Had my local glass shop cut me three pieces of glass, one as a substrate barrier and two to function as doors. The doors are attached on with hinges and a sliding lock to keep them closed. 

The outside of the tank is painted black, the inside is coated in silicone with peat moss and cork bits pressed into it. 

The wood in use is HABITAT DECORATIONS :: Natural Wood, Cork & Branches :: NewCal Galho Estrela Natural Cork Branch (1-1.5" Dia.)

And 

HABITAT DECORATIONS :: Natural Wood, Cork & Branches :: NewCal Vine Branches (5-Pack)

along with cork pieces on the side of the tank to create ledges for the frogs.

Tank is going to house a pair of _Ranitomeya imitator_ "Chazuta" from @Chris S in a few months. 

Tank is waiting for the silicone to finish curing then adding substrate and plants.


----------



## Betta132 (May 12, 2012)

Looks good so far! Interesting dimensions, too, with how narrow it is.


----------



## fishingguy12345 (Apr 7, 2019)

Added a few plants:
_Peperomia perciliata_
Pilea "Moon Valley"
Begonia sp. "Peru" (this actually grew spontaneously from seeds in my plant tank, the seeds hitchhiked in on another plant)
_Marcgravia sintenisii
Pellionia pulchra_


----------



## fishingguy12345 (Apr 7, 2019)

A few more plants added, and the first layer of leaf litter. Letting it grow in now.


----------



## Broseph (Dec 5, 2011)

I like all the vertical lines, and didn‘t realize you could get skinny cork branches like that. Very cool.

Also, do you just smear silicone right on the glass for the background? With all the wood and eventually plants, I’m seeing the whole foam thing is kind of unnecessary (and maybe wasting usable space).


----------



## fishingguy12345 (Apr 7, 2019)

Broseph said:


> I like all the vertical lines, and didn‘t realize you could get skinny cork branches like that. Very cool.
> 
> Also, do you just smear silicone right on the glass for the background?
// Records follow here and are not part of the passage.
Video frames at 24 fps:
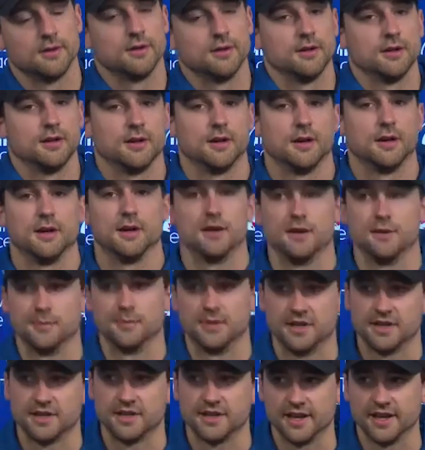Um,
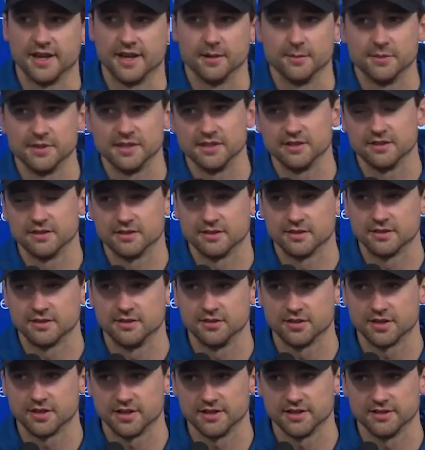yeah, I mean, you
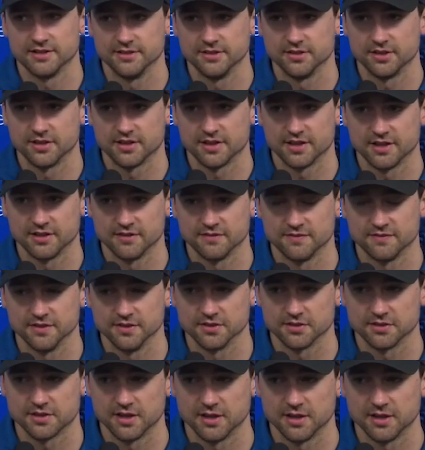kind of you could kind of feel
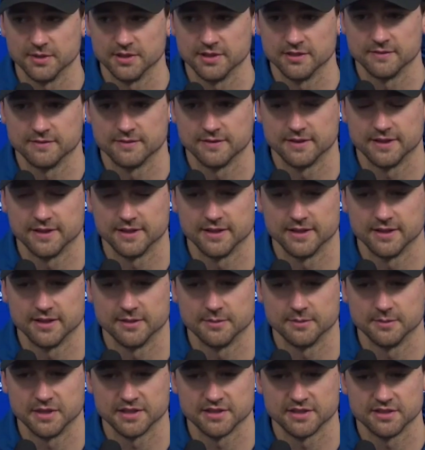it coming.
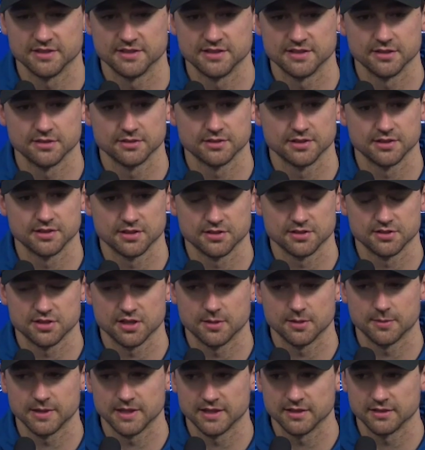Um, I thought Derek did a good
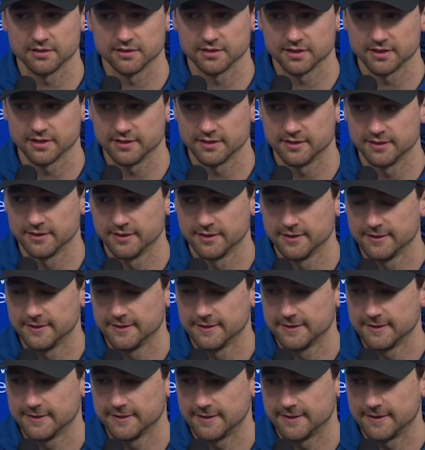job handling it.
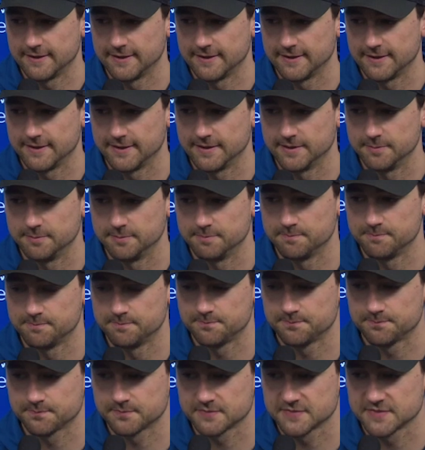Um,
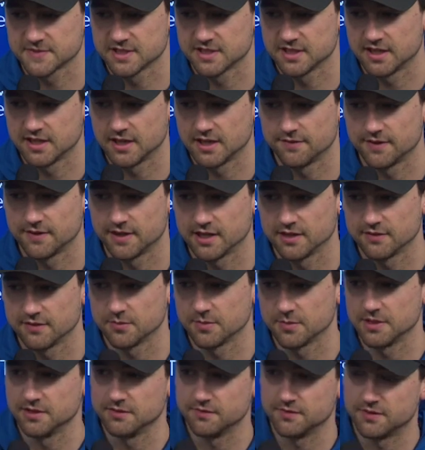have I ever
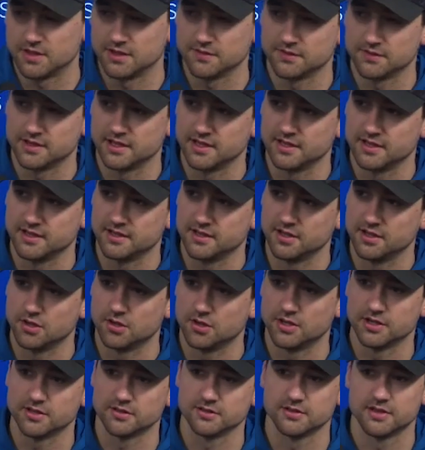been involved in that? No,
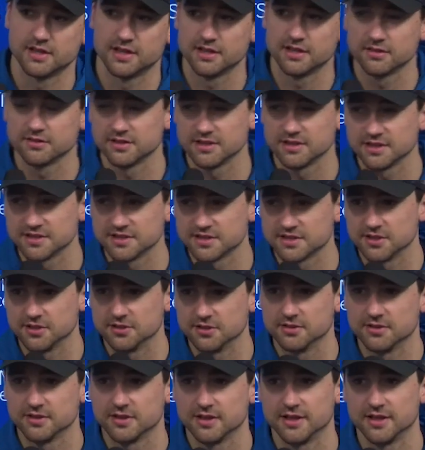I don't. I don't think so.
With all the wood and eventually plants, I’m seeing the whole foam thing is kind of unnecessary (and maybe wasting usable space).


Yes, silicone on glass then press peat moss into it.


----------



## fishingguy12345 (Apr 7, 2019)

And now the frogs, courtesy of @Chris S 

_Ranitomeya imitator _"Chazuta"


----------



## fishingguy12345 (Apr 7, 2019)

The male a split second after calling


----------



## Chris S (Apr 12, 2016)

Wonderful! I always love seeing my frogs go to a good home. Looks like they have great new digs!


----------



## fishingguy12345 (Apr 7, 2019)

Getting ready for bedtime


----------



## fishingguy12345 (Apr 7, 2019)

Better picture of the female:


----------



## fishingguy12345 (Apr 7, 2019)

They love sleeping in this bromeliad


----------



## fishingguy12345 (Apr 7, 2019)

And, there's an egg... @Chris S


----------



## Chris S (Apr 12, 2016)

I think she is still my favourite female Chazuta I have ever produced. Such awesome colours.


----------



## fishingguy12345 (Apr 7, 2019)

Chris S said:


> I think she is still my favourite female Chazuta I have ever produced. Such awesome colours.


I'll take good care of her


----------



## Chris S (Apr 12, 2016)

fishingguy12345 said:


> I'll take good care of her


Hah! If I didn't think you would, she would still be here! Her label says "HOLD BACK" lol.


----------



## fishingguy12345 (Apr 7, 2019)

Confirmed pair... Here's the male carrying a tadpole.


----------



## fishingguy12345 (Apr 7, 2019)

And he's coming out of the water!

@Chris S


----------



## Chris S (Apr 12, 2016)

welcome to the world little man!


----------



## fishingguy12345 (Apr 7, 2019)

Chris S said:


> welcome to the world little man!


It has a pattern like its mother does .


----------



## Lucano (Aug 21, 2017)

Amazing. Thank you for sharing all the experience. That female chazuta is incredible


----------



## fishingguy12345 (Apr 7, 2019)

Another froglet. 

Dove into the bit of water remaining in the container because I spooked it.


----------



## fishingguy12345 (Apr 7, 2019)

Another froglet. This one looks more like mom.


----------